• [Problem description]:
When you repeat the material, keep each line exact and omit the pictures.

:::::

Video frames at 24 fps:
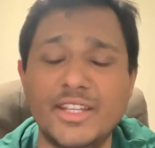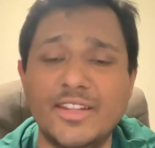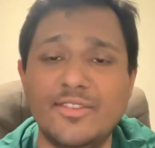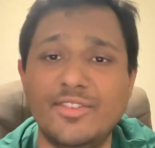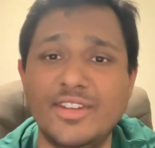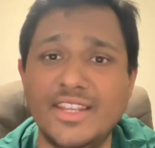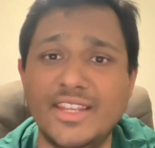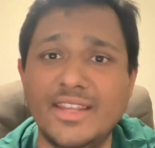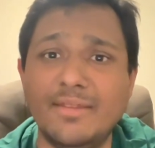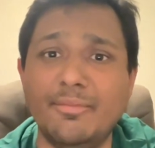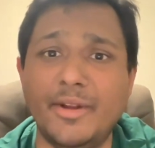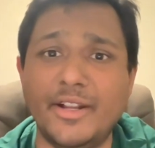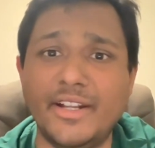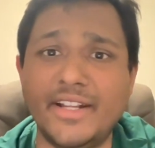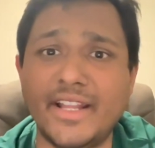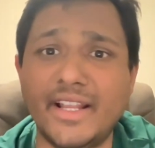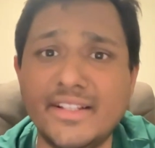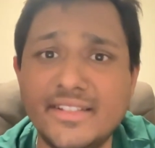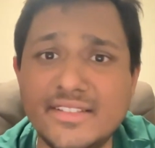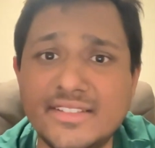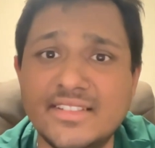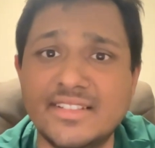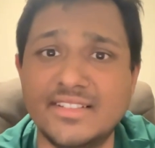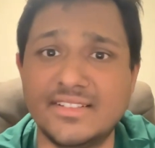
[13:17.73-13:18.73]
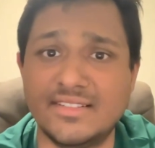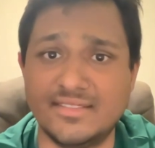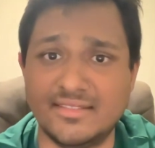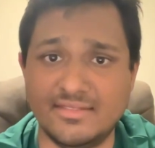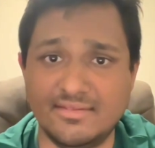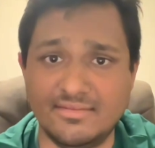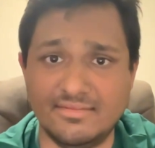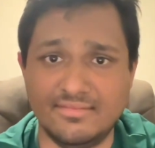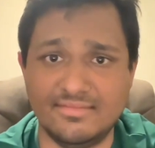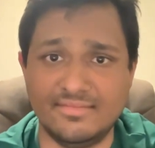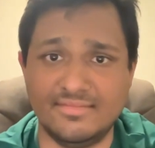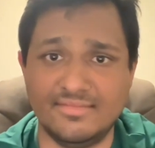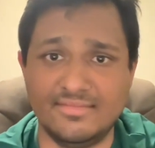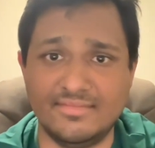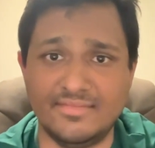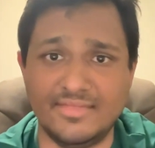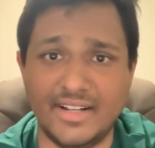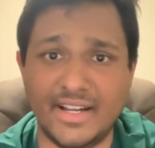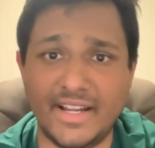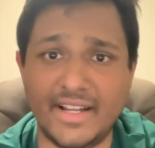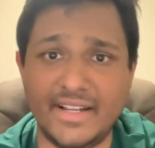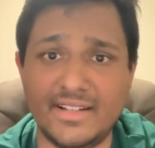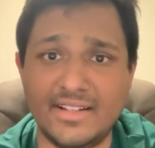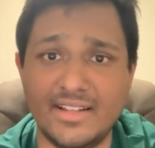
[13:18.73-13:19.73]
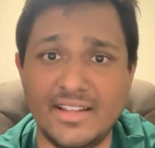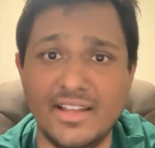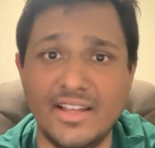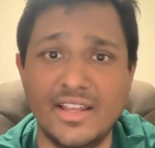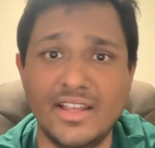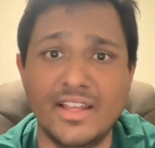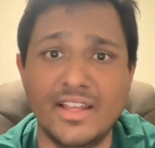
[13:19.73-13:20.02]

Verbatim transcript: giving him attention, right?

:::::

• [Answer]:
Video frames at 24 fps:
[13:17.73-13:18.73]
[13:18.73-13:19.73]
[13:19.73-13:20.02]

Verbatim transcript: giving him attention, right?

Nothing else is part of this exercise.